Today, I saw something truly rare. I hope I never forget it. Not even for a day.
A utility crew closed a lane of our street and the alley, forcing me to detour. It was a glorious day in Chicago so I didn't mind the extra driving. To run my errands, I had already opted to take the surface streets instead of the freeway so I could absorb the unseasonably warm weather. I circled the neighborhood to enter our garage from the other end of the alley.
Creeping along the parked cars, I made sure no pedestrians were approaching. Suddenly, I stomped the brakes. There she was. A very young student holding a little white cane with a red tip. She was less than four feet tall, wearing glasses with very thick lenses. Apparently, legally blind, she stabbed at the pavement and leaned her head into the alley and listened. Her instructor was a grey-haired man wearing his photo ID on a lanyard.
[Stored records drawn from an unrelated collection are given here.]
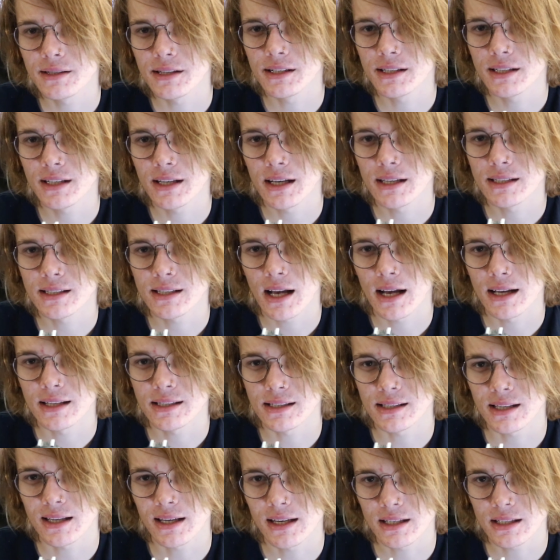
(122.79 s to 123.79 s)
the
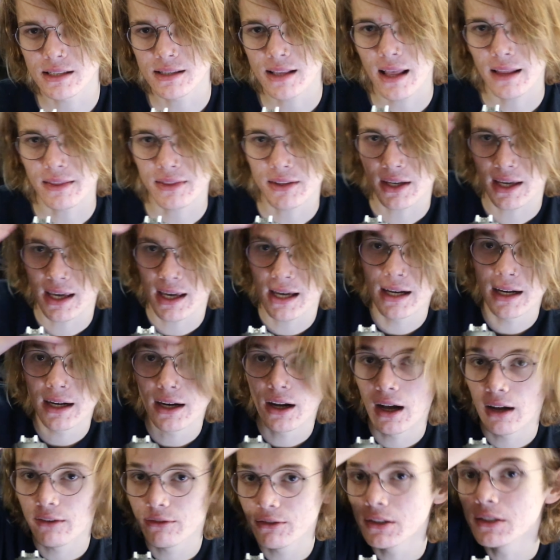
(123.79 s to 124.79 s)
TSI-6 that the Canon
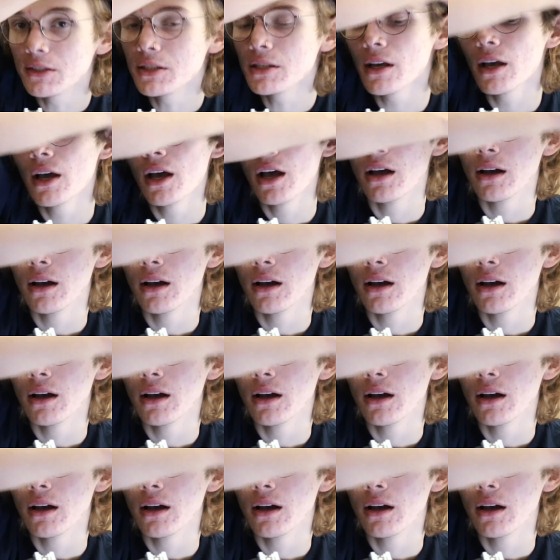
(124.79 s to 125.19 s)
offers.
The drama unfolded.
The little one continued to feel around with her cane, following her instructors' guidance. Every time she tapped the pavement and felt the surface with the cane's tip, the man provided cautions and insights. The scene continued for about 30 or 60 seconds, and then the instructor acknowledged me and smiled.
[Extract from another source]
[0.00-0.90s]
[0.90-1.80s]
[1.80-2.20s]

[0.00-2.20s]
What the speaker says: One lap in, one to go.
The girl toddled forward, crossed the alley and edged up the street. Her guide followed closely.
I crept up the ramp toward the alley and stopped at the side walk. As she struggled along the pavement, I could now see her little legs were hobbled. Yet, she took measured steps and continued.
Shaking my head, I had to admit I almost never think about the blind and blind children. And I have no excuse for my absentmindedness. Some 30 years ago, I produced and directed two TV feature stories about blindness. One focused on leader dogs and learning to walk and live with them. The other highlighted blind adults who play a form of baseball by hitting a large, electronic, beeping ball and running to beeping bases. Imagine that. The game is called beeper ball.
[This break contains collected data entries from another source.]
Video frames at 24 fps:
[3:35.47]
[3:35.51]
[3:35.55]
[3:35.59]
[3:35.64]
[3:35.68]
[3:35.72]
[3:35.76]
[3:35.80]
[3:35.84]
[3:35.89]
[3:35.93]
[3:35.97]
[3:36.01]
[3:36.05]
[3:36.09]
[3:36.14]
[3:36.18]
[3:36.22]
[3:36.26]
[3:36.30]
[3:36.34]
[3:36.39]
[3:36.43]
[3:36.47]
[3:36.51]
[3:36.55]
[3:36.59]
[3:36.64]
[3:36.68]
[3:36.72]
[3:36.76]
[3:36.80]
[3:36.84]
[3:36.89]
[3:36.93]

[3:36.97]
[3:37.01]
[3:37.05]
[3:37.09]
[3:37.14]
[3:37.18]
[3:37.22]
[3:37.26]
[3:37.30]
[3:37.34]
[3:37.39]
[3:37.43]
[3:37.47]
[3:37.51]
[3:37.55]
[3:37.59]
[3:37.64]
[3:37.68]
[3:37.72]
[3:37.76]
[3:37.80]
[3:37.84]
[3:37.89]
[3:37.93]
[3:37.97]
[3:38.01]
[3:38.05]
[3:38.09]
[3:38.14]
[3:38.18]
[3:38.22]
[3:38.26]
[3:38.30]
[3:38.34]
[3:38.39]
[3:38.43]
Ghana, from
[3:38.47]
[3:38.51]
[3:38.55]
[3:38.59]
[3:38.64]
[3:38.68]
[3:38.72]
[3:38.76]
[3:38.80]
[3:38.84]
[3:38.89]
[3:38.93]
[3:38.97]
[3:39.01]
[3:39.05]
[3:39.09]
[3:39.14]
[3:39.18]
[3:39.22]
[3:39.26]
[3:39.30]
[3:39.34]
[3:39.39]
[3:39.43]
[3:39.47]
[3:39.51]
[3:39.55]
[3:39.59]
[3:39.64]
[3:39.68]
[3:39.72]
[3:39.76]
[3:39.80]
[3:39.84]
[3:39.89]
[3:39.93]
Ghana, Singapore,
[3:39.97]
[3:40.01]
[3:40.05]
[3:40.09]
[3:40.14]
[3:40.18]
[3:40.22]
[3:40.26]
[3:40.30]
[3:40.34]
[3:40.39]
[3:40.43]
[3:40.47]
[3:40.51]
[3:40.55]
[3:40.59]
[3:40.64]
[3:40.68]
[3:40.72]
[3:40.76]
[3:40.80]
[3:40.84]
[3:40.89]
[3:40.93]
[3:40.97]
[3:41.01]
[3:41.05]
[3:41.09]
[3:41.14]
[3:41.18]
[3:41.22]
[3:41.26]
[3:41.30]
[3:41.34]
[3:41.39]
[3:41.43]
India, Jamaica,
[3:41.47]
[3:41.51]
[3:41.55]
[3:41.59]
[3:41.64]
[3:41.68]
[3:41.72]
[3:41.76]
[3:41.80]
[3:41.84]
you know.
When music legend Stevie Wonder delivered an inspirational talk to his alma mater, Cass Technical High School in Detroit, I collaborated with a team to capture the event and a wide-ranging interview with the blind Motown great.
Yet, I still manage to forget that nearly 40 million people wake up legally blind every day, about 1.3 million in the United States alone.
Today, a tiny, courageous person gave me pause and made me shameful that I take for granted my sight and so much more. I thought about the parents of those children who can't see, or hear or speak. How tough it must be to teach them and how challenging it can be for disabled kids to learn. It made my heart heavy, and grateful for our healthy sons and granddaughter.
But the heaviness was quickly lifted by the image of that splendid little person finding her way up the road of life without the benefit of clear eyes. A sight to remember and cherish.